====== Records to process
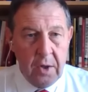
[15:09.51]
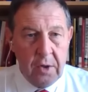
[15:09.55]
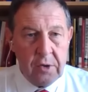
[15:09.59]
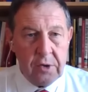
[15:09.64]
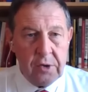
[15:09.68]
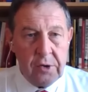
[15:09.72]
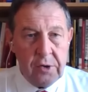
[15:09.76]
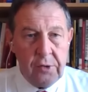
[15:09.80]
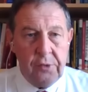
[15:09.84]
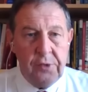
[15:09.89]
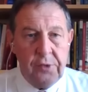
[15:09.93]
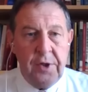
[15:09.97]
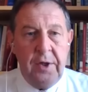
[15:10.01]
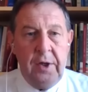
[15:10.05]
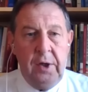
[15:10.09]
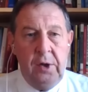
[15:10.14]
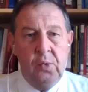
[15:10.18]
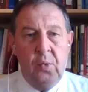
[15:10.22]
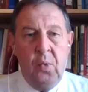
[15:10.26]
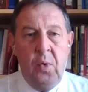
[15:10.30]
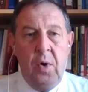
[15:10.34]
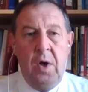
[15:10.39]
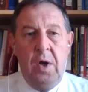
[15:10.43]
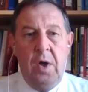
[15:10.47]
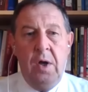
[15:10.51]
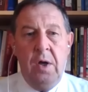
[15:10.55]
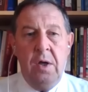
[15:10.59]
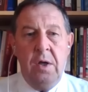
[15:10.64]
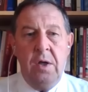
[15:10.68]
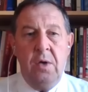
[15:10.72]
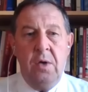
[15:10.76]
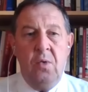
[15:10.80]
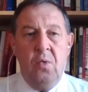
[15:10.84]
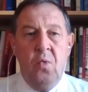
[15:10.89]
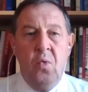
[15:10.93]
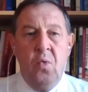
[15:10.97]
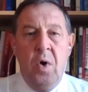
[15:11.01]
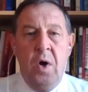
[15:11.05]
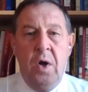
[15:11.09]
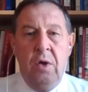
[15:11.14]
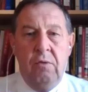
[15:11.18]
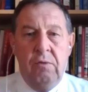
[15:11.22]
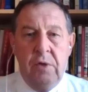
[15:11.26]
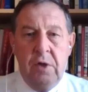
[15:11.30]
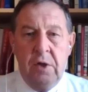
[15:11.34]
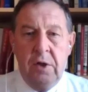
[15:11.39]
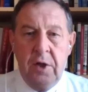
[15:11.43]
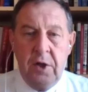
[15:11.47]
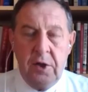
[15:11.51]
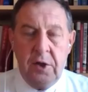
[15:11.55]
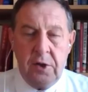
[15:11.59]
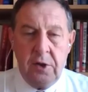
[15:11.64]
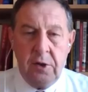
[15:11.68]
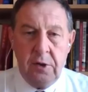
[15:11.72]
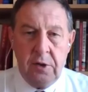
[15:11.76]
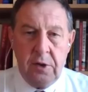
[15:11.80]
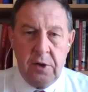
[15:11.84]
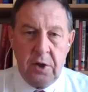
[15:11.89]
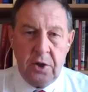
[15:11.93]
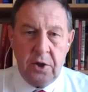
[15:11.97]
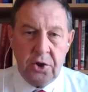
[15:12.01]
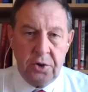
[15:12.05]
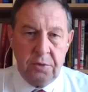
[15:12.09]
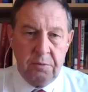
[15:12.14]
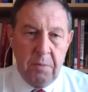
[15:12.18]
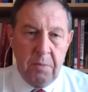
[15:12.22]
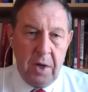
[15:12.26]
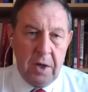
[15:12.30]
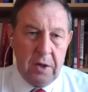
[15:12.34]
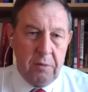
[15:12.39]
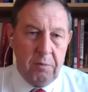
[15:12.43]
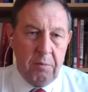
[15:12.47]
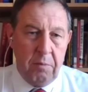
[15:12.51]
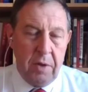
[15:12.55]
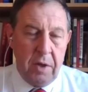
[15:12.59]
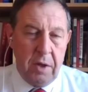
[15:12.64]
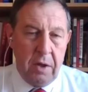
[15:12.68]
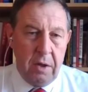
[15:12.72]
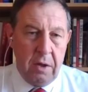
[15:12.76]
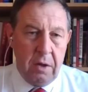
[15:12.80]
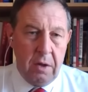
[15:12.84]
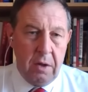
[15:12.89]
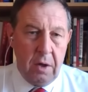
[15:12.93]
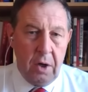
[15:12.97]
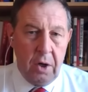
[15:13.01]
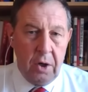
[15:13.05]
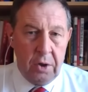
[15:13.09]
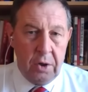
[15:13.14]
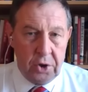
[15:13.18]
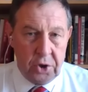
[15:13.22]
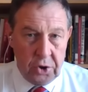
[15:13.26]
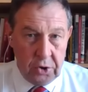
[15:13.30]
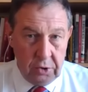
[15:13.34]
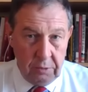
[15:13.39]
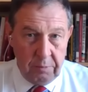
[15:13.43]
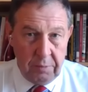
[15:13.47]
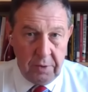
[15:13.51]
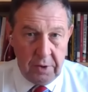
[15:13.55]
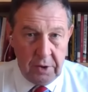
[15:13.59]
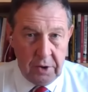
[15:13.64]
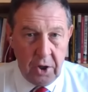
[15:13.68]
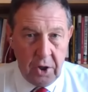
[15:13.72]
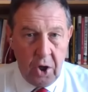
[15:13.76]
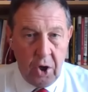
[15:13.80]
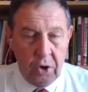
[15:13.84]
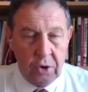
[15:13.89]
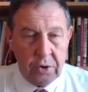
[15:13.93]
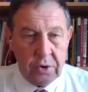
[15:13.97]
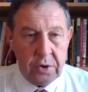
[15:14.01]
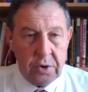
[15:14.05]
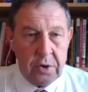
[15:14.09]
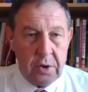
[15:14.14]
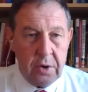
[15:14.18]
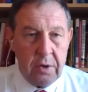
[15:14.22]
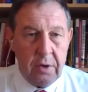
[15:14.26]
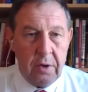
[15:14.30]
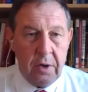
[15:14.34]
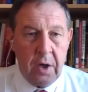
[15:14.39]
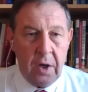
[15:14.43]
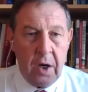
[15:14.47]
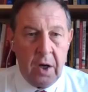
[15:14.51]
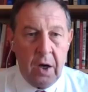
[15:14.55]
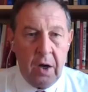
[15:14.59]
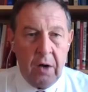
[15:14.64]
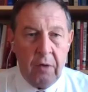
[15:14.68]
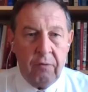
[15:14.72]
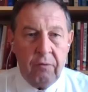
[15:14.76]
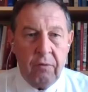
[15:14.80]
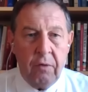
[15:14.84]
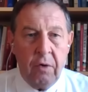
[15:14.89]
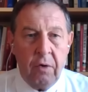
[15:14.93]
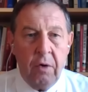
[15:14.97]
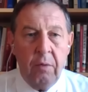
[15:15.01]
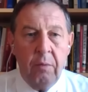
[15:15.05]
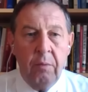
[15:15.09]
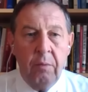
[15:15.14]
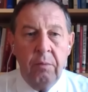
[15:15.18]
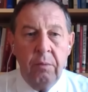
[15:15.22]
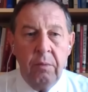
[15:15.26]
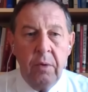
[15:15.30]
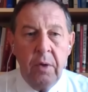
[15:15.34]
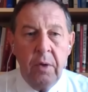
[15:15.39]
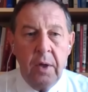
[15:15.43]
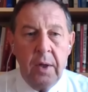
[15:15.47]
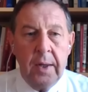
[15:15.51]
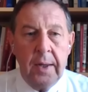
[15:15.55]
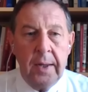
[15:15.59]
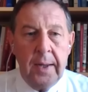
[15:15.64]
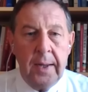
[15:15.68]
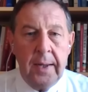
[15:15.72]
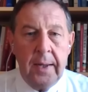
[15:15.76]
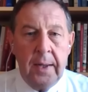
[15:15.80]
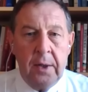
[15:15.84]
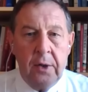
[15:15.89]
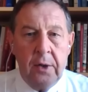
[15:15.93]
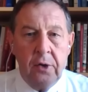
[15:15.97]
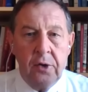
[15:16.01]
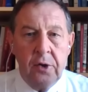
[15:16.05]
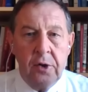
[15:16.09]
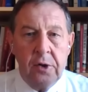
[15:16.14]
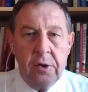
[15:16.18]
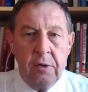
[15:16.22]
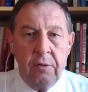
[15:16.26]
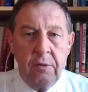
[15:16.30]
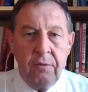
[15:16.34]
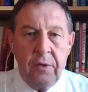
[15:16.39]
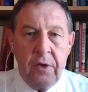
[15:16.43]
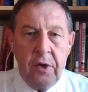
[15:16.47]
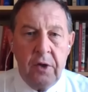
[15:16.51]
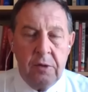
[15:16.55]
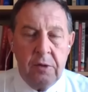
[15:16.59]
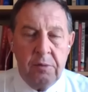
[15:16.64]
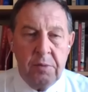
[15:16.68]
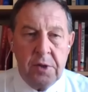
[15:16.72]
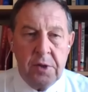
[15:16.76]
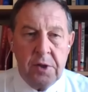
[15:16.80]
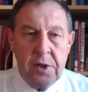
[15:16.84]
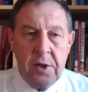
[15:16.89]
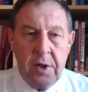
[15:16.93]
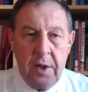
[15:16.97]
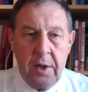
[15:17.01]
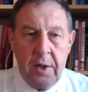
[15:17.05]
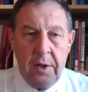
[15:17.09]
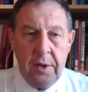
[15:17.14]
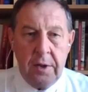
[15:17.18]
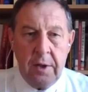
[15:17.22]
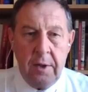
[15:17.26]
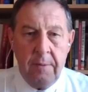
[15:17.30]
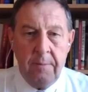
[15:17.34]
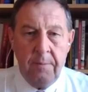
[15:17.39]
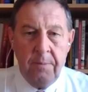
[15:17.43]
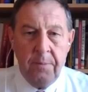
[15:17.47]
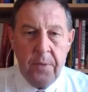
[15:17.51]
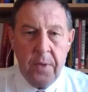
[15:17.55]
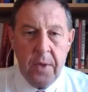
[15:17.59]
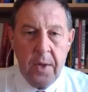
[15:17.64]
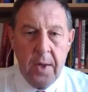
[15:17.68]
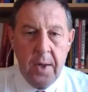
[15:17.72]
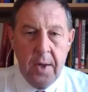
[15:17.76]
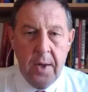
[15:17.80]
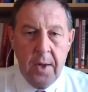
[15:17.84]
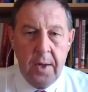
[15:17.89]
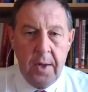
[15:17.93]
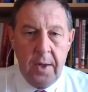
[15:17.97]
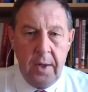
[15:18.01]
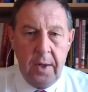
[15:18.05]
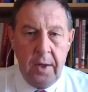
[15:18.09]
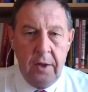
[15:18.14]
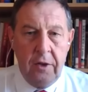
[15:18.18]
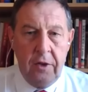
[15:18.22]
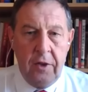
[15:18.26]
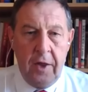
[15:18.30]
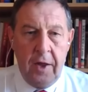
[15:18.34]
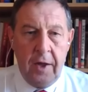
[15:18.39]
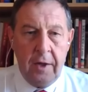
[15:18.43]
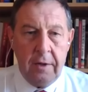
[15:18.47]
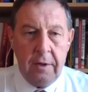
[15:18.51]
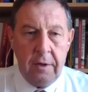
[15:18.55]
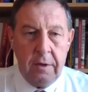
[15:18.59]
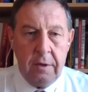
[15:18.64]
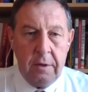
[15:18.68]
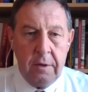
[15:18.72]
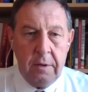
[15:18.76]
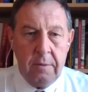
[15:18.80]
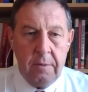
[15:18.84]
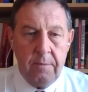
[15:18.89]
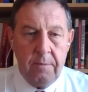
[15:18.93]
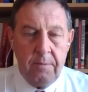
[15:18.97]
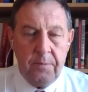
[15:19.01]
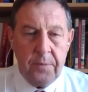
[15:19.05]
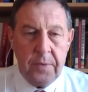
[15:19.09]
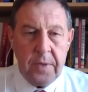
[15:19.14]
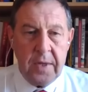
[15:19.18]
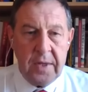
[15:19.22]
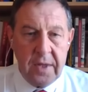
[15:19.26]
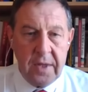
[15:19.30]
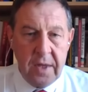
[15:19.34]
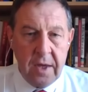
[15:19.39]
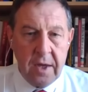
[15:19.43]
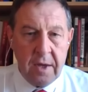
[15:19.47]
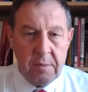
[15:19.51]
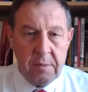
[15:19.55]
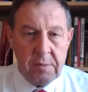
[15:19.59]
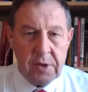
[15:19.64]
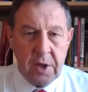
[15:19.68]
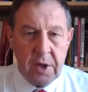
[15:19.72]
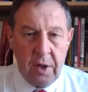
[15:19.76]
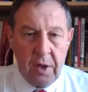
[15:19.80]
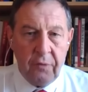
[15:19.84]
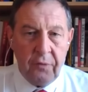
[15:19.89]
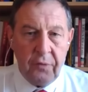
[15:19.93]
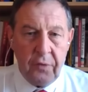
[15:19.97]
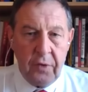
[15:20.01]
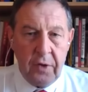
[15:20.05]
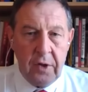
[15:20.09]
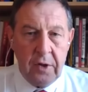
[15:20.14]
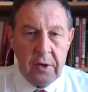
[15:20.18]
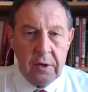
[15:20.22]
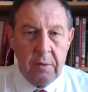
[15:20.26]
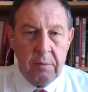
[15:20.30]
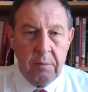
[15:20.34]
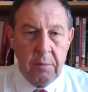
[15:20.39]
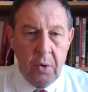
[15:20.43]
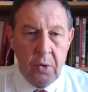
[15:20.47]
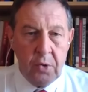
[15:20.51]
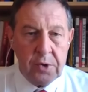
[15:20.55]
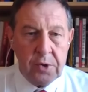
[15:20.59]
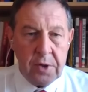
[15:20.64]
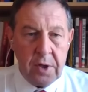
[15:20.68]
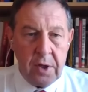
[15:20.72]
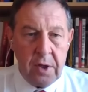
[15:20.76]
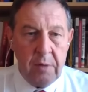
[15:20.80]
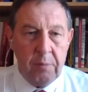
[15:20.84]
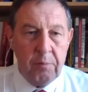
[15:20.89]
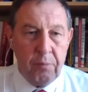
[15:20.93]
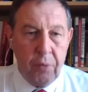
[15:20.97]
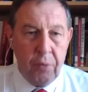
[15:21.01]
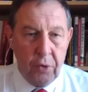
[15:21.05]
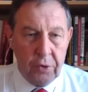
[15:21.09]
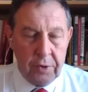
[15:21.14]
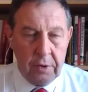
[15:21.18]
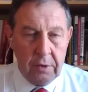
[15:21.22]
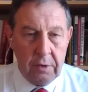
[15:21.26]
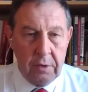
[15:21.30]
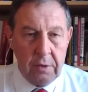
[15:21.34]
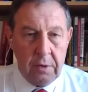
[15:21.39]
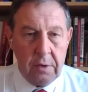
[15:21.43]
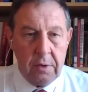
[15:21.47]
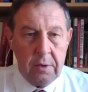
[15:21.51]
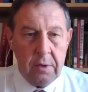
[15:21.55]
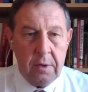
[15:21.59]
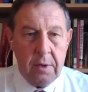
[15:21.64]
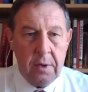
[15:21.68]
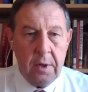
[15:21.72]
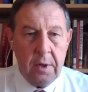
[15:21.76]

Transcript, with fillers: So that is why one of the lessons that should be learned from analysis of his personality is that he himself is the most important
============
## Brief
Please print all the data above word for word. Pictures should not appear in the copy.

## Exercise answer
[15:09.51]
[15:09.55]
[15:09.59]
[15:09.64]
[15:09.68]
[15:09.72]
[15:09.76]
[15:09.80]
[15:09.84]
[15:09.89]
[15:09.93]
[15:09.97]
[15:10.01]
[15:10.05]
[15:10.09]
[15:10.14]
[15:10.18]
[15:10.22]
[15:10.26]
[15:10.30]
[15:10.34]
[15:10.39]
[15:10.43]
[15:10.47]
[15:10.51]
[15:10.55]
[15:10.59]
[15:10.64]
[15:10.68]
[15:10.72]
[15:10.76]
[15:10.80]
[15:10.84]
[15:10.89]
[15:10.93]
[15:10.97]
[15:11.01]
[15:11.05]
[15:11.09]
[15:11.14]
[15:11.18]
[15:11.22]
[15:11.26]
[15:11.30]
[15:11.34]
[15:11.39]
[15:11.43]
[15:11.47]
[15:11.51]
[15:11.55]
[15:11.59]
[15:11.64]
[15:11.68]
[15:11.72]
[15:11.76]
[15:11.80]
[15:11.84]
[15:11.89]
[15:11.93]
[15:11.97]
[15:12.01]
[15:12.05]
[15:12.09]
[15:12.14]
[15:12.18]
[15:12.22]
[15:12.26]
[15:12.30]
[15:12.34]
[15:12.39]
[15:12.43]
[15:12.47]
[15:12.51]
[15:12.55]
[15:12.59]
[15:12.64]
[15:12.68]
[15:12.72]
[15:12.76]
[15:12.80]
[15:12.84]
[15:12.89]
[15:12.93]
[15:12.97]
[15:13.01]
[15:13.05]
[15:13.09]
[15:13.14]
[15:13.18]
[15:13.22]
[15:13.26]
[15:13.30]
[15:13.34]
[15:13.39]
[15:13.43]
[15:13.47]
[15:13.51]
[15:13.55]
[15:13.59]
[15:13.64]
[15:13.68]
[15:13.72]
[15:13.76]
[15:13.80]
[15:13.84]
[15:13.89]
[15:13.93]
[15:13.97]
[15:14.01]
[15:14.05]
[15:14.09]
[15:14.14]
[15:14.18]
[15:14.22]
[15:14.26]
[15:14.30]
[15:14.34]
[15:14.39]
[15:14.43]
[15:14.47]
[15:14.51]
[15:14.55]
[15:14.59]
[15:14.64]
[15:14.68]
[15:14.72]
[15:14.76]
[15:14.80]
[15:14.84]
[15:14.89]
[15:14.93]
[15:14.97]
[15:15.01]
[15:15.05]
[15:15.09]
[15:15.14]
[15:15.18]
[15:15.22]
[15:15.26]
[15:15.30]
[15:15.34]
[15:15.39]
[15:15.43]
[15:15.47]
[15:15.51]
[15:15.55]
[15:15.59]
[15:15.64]
[15:15.68]
[15:15.72]
[15:15.76]
[15:15.80]
[15:15.84]
[15:15.89]
[15:15.93]
[15:15.97]
[15:16.01]
[15:16.05]
[15:16.09]
[15:16.14]
[15:16.18]
[15:16.22]
[15:16.26]
[15:16.30]
[15:16.34]
[15:16.39]
[15:16.43]
[15:16.47]
[15:16.51]
[15:16.55]
[15:16.59]
[15:16.64]
[15:16.68]
[15:16.72]
[15:16.76]
[15:16.80]
[15:16.84]
[15:16.89]
[15:16.93]
[15:16.97]
[15:17.01]
[15:17.05]
[15:17.09]
[15:17.14]
[15:17.18]
[15:17.22]
[15:17.26]
[15:17.30]
[15:17.34]
[15:17.39]
[15:17.43]
[15:17.47]
[15:17.51]
[15:17.55]
[15:17.59]
[15:17.64]
[15:17.68]
[15:17.72]
[15:17.76]
[15:17.80]
[15:17.84]
[15:17.89]
[15:17.93]
[15:17.97]
[15:18.01]
[15:18.05]
[15:18.09]
[15:18.14]
[15:18.18]
[15:18.22]
[15:18.26]
[15:18.30]
[15:18.34]
[15:18.39]
[15:18.43]
[15:18.47]
[15:18.51]
[15:18.55]
[15:18.59]
[15:18.64]
[15:18.68]
[15:18.72]
[15:18.76]
[15:18.80]
[15:18.84]
[15:18.89]
[15:18.93]
[15:18.97]
[15:19.01]
[15:19.05]
[15:19.09]
[15:19.14]
[15:19.18]
[15:19.22]
[15:19.26]
[15:19.30]
[15:19.34]
[15:19.39]
[15:19.43]
[15:19.47]
[15:19.51]
[15:19.55]
[15:19.59]
[15:19.64]
[15:19.68]
[15:19.72]
[15:19.76]
[15:19.80]
[15:19.84]
[15:19.89]
[15:19.93]
[15:19.97]
[15:20.01]
[15:20.05]
[15:20.09]
[15:20.14]
[15:20.18]
[15:20.22]
[15:20.26]
[15:20.30]
[15:20.34]
[15:20.39]
[15:20.43]
[15:20.47]
[15:20.51]
[15:20.55]
[15:20.59]
[15:20.64]
[15:20.68]
[15:20.72]
[15:20.76]
[15:20.80]
[15:20.84]
[15:20.89]
[15:20.93]
[15:20.97]
[15:21.01]
[15:21.05]
[15:21.09]
[15:21.14]
[15:21.18]
[15:21.22]
[15:21.26]
[15:21.30]
[15:21.34]
[15:21.39]
[15:21.43]
[15:21.47]
[15:21.51]
[15:21.55]
[15:21.59]
[15:21.64]
[15:21.68]
[15:21.72]
[15:21.76]

Transcript, with fillers: So that is why one of the lessons that should be learned from analysis of his personality is that he himself is the most important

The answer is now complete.